_What to work on:_
An exact transcription of every record is needed, leaving out the pictures.
━━━━━ Records to use ━━━━━
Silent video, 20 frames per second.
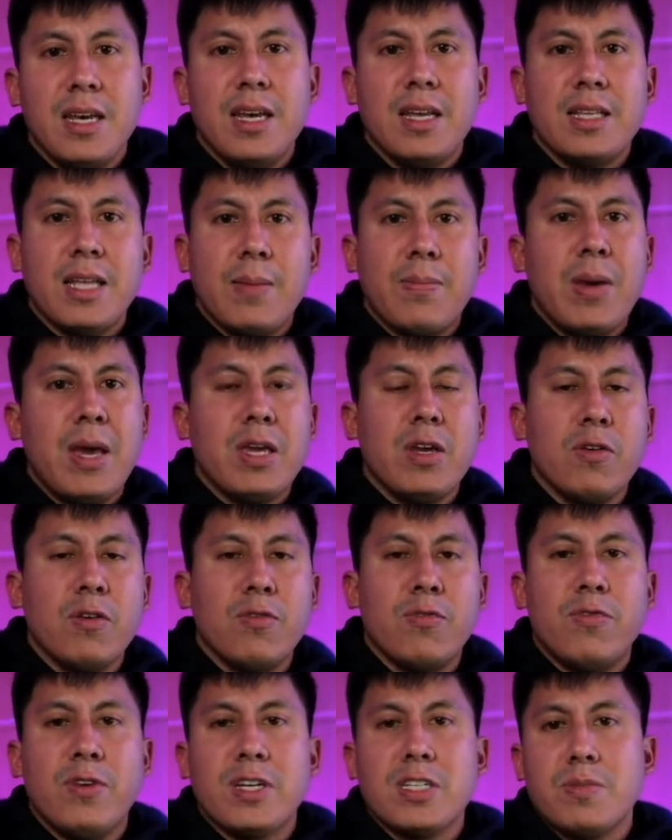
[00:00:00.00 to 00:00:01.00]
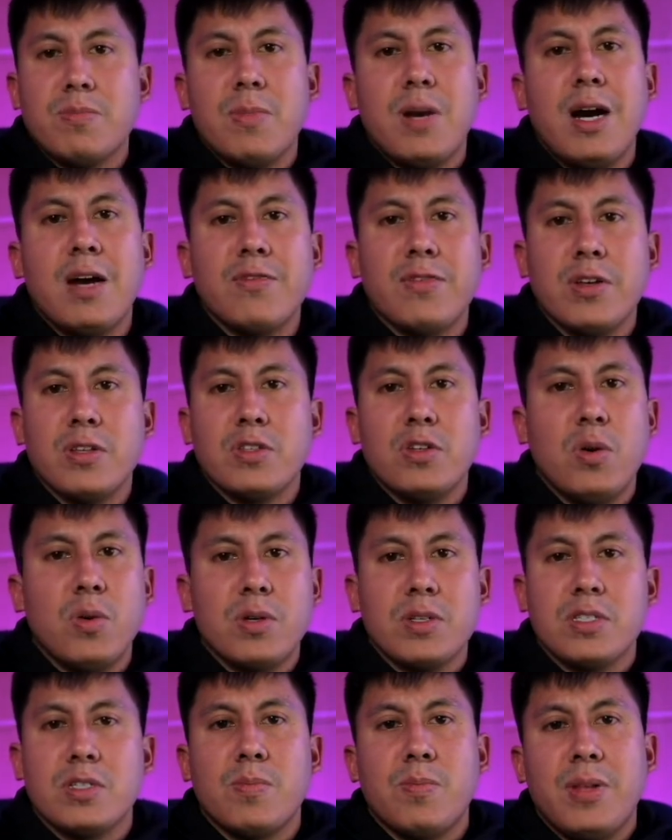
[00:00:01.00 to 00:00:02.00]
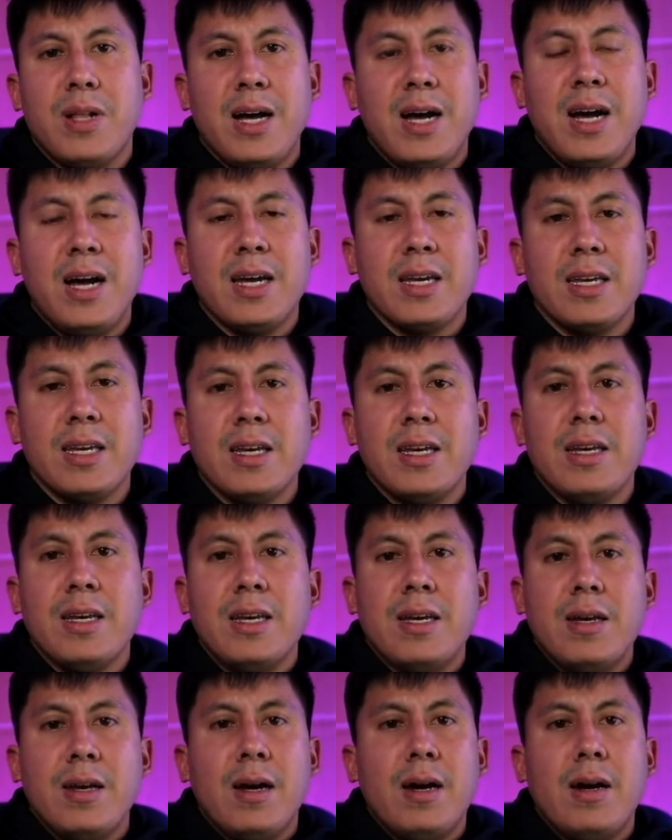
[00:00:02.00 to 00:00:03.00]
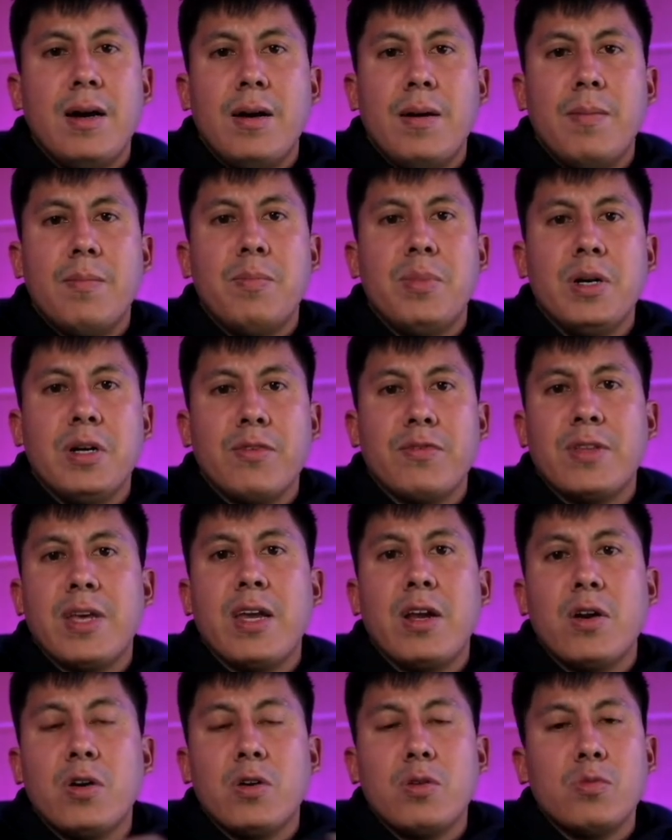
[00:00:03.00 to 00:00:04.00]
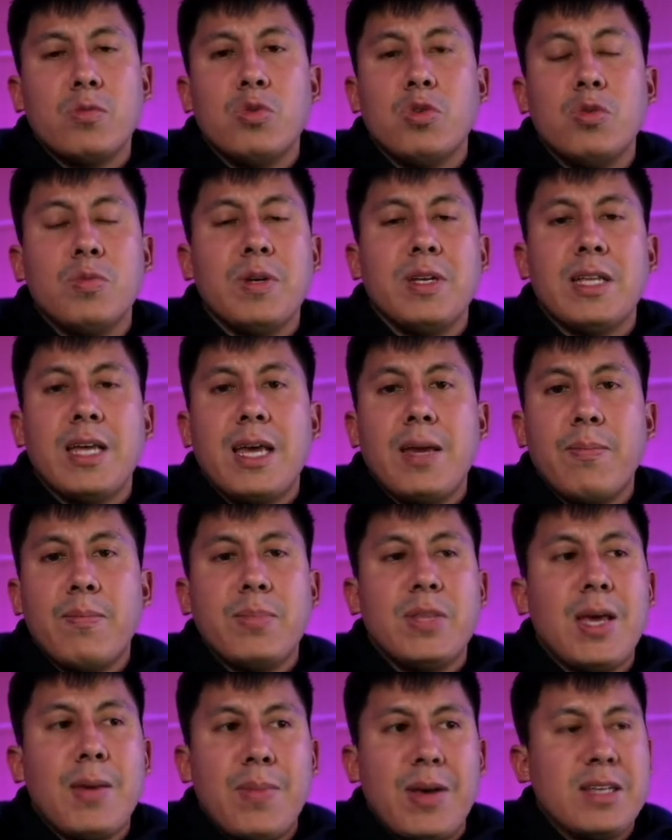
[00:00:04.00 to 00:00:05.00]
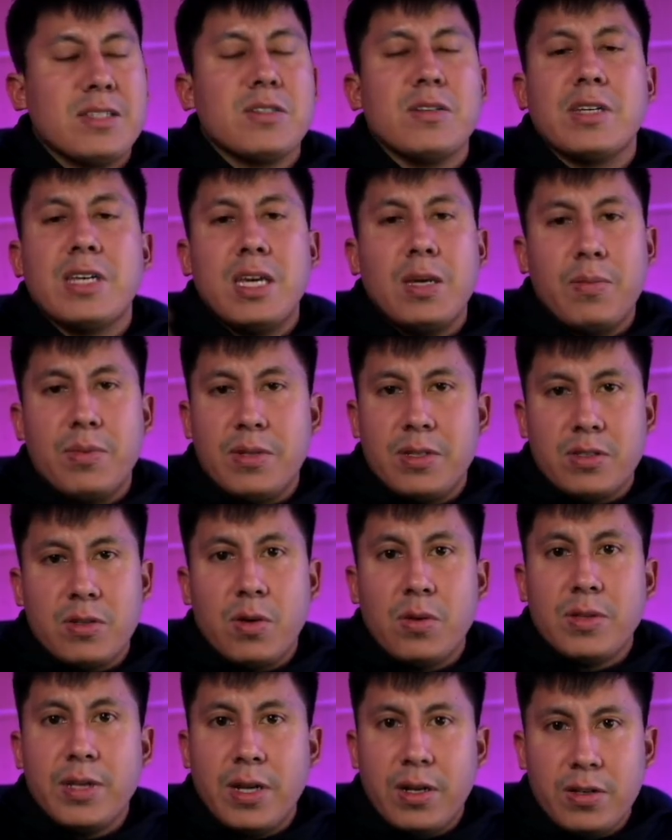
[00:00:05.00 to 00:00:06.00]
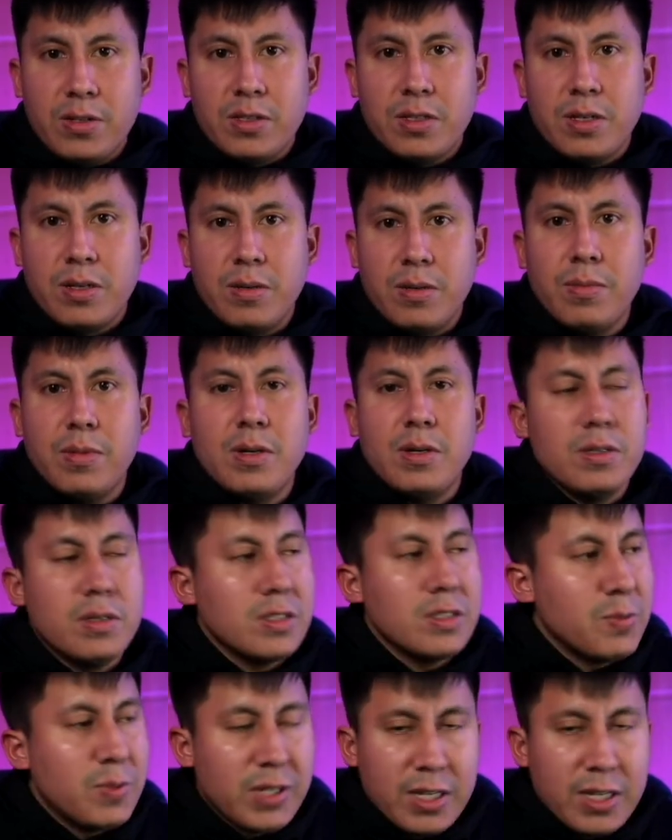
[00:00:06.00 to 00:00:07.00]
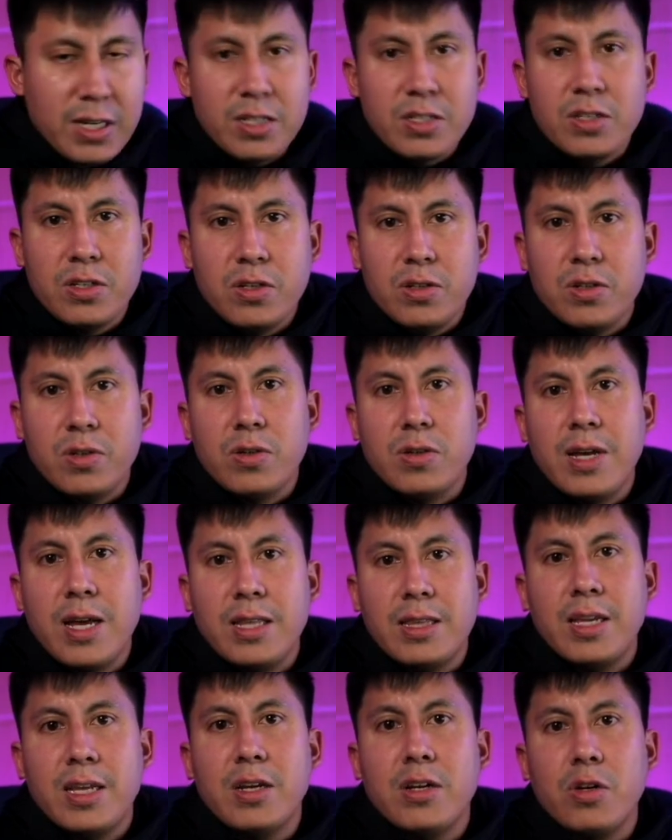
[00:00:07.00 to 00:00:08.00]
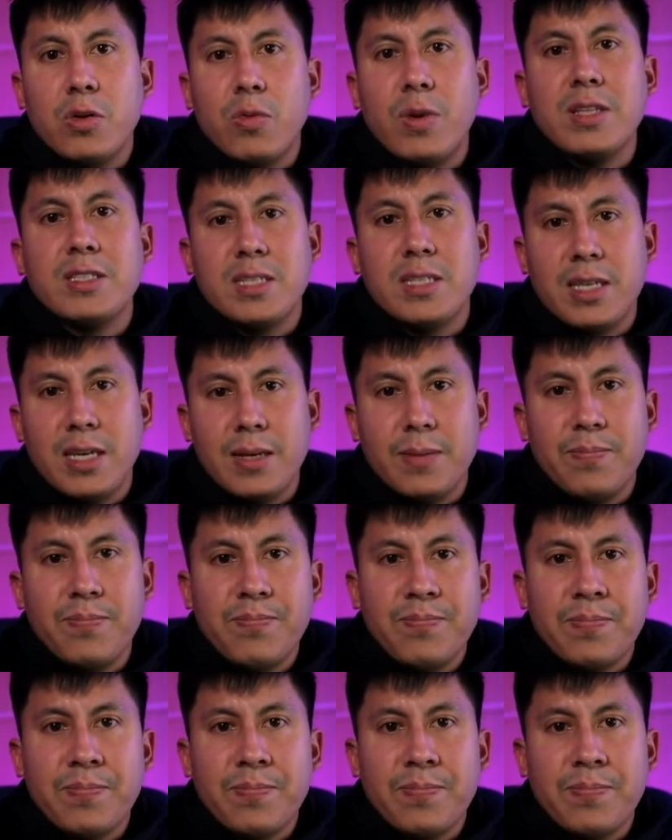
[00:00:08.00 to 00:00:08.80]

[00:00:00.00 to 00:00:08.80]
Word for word: They pay you a fixed Mafia token supply, um, but if they earn Ruby, they, they basically keep it. It's all theirs, but it's because, you know, you're not there, you're renting it.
━━━━━
_Result:_
Silent video, 20 frames per second.
[00:00:00.00 to 00:00:01.00]
[00:00:01.00 to 00:00:02.00]
[00:00:02.00 to 00:00:03.00]
[00:00:03.00 to 00:00:04.00]
[00:00:04.00 to 00:00:05.00]
[00:00:05.00 to 00:00:06.00]
[00:00:06.00 to 00:00:07.00]
[00:00:07.00 to 00:00:08.00]
[00:00:08.00 to 00:00:08.80]

[00:00:00.00 to 00:00:08.80]
Word for word: They pay you a fixed Mafia token supply, um, but if they earn Ruby, they, they basically keep it. It's all theirs, but it's because, you know, you're not there, you're renting it.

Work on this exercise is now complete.